The Creative Commons (CC) Open Heritage Companion is a practitioner’s guide developed to help cultural heritage institutions navigate the journey from closed to open collections.
Grounded in the legal, policy, and ethical questions institutions face along the way, the Companion brings together 200+ curated resources, tools, and examples, organized into six chapters that guide practitioners from their first questions about openness to leading the field.
A community full of tools, scattered
Over the years, the open culture community has produced a remarkable amount of practical knowledge: guides, toolkits, case studies, policy templates, and more. What’s been missing isn’t expertise but rather a single place that points to all of it. The Open Heritage Companion started as an effort to close that gap, bringing the community’s scattered knowledge into one navigable guide.
A six-stage journey
The Companion is organized around six stages: Understanding, Choosing, Preparing, Sharing, Impacting, and Leading. This framework wasn’t designed first and filled in after. It emerged from the resources themselves. While grouping resources gathered for the Companion, a pattern revealing categories surfaced. Some resources spoke to understanding the case for opening, others to choosing a licensing approach, others to the practical work of preparing collections, and so on through sharing, impacting, and leading. The six stages make that pattern explicit and draw a map of the journey informed by existing resources.
A living resource
The Companion is available in English and French, aligning with UNESCO’s principal working languages, and Spanish, extending the Companion’s reach further.

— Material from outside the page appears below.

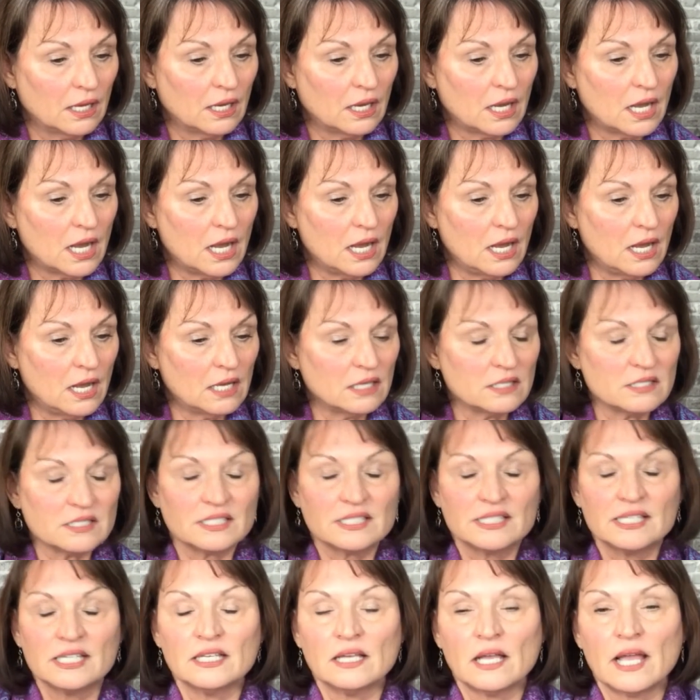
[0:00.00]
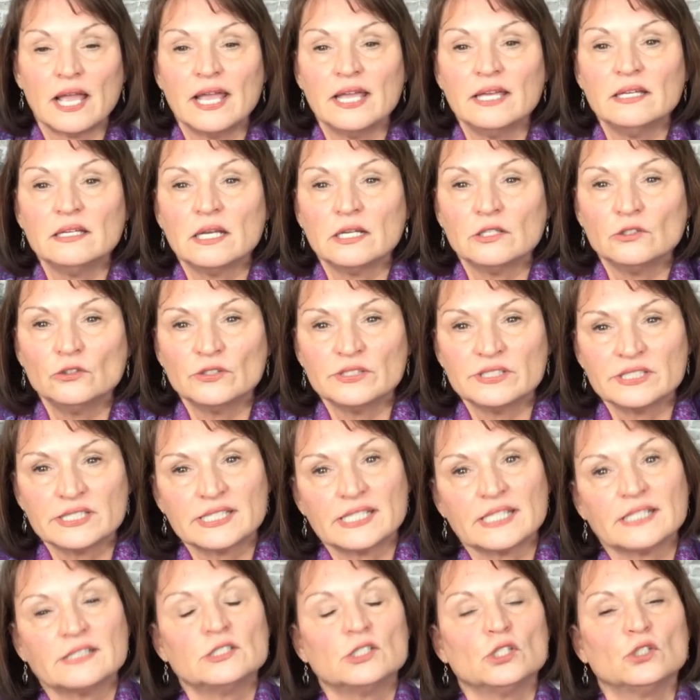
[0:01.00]

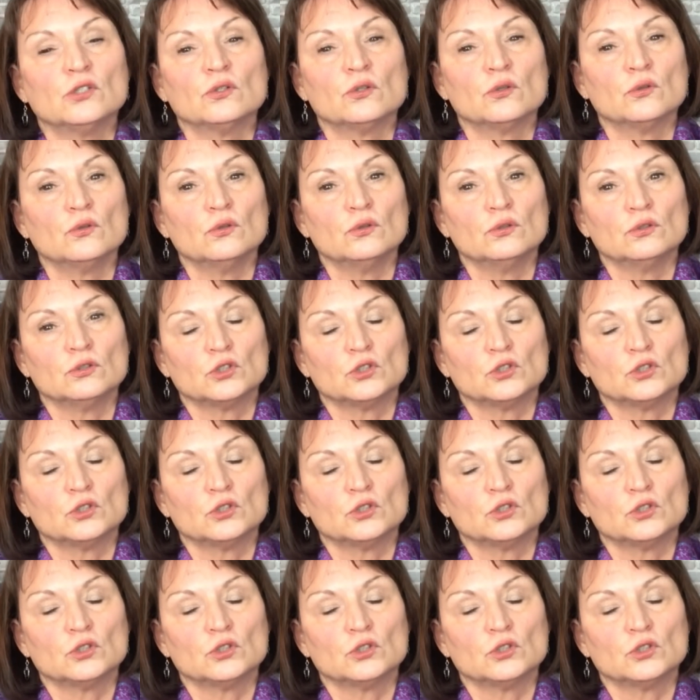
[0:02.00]
862,000.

These PDFs reflect the Companion as it existed at the time of publication in July 2026. We hope that this resource list will keep growing beyond it. To explore the Companion, propose an addition, or follow future updates, visit the CC Open Heritage Companion on Meta-Wiki.
Testing the Companion
Before release, the Companion went through two rounds of community input and consultation with the Open Culture Platform, in addition to CC staff review. We then tested the Companion live by incorporating it into a capacity-building “think and do” workshop held during Oulu Löyly, part of Oulu, Finland’s 2026 European Capital of Culture activities.
We know that a tool or guide is only as useful as the motivation to open it, understand it, and implement it. The Companion is a rich resource on its own, but knowing where an institution stands on the journey from closed to open makes it easier to know which resources to start with. That was one of the barriers the Oulu Löyly workshop group set out to address.
Working with the Companion’s data, the group created ORLA, the Open Resource & Learning Assistant, a chatbot self-assessment designed to help a practitioner identify where they sit in the six-stage journey and point them to where to start. From there, they can go straight into the Companion’s curated resources.
ORLA is an early-stage beta, built during the workshop to test the idea in practice, not a finished or officially supported tool. It’s meant to complement expert guidance, not replace it. Use it to orient yourself, then bring what you learn into conversation with colleagues, mentors, or the wider open heritage community. As an LLM-powered tool, ORLA can get things wrong, so treat its suggestions as a starting point rather than authoritative advice. Running it requires your own API key or a self-hosted model, and any input you provide goes to that model provider, not to Creative Commons.
The code is on GitHub. You can try it here, and the full workshop documentation is here.
A shared starting point
The Companion exists because so many people were willing to share what they learned. It combines the work of the many practitioners, institutions, and organizations that spent years advancing open heritage. We are deeply grateful to those pioneers of openness who made the path easier for those who followed. Thank you to the members of the Creative Commons Open Culture Platform (now organized as the Open Culture Community of Practice), whose expertise, feedback, and recommendations shaped this resource. We are also grateful that this work was made possible with the support of Arcadia, a charitable fund of Lisbet Rausing and Peter Baldwin.
Finally, to those who will be inspired by this Companion to take the next steps towards openness, thank you in advance. Every institution that opens heritage brings us closer to a world where heritage is equally accessible as a shared resource and culture can be enjoyed as a global public good.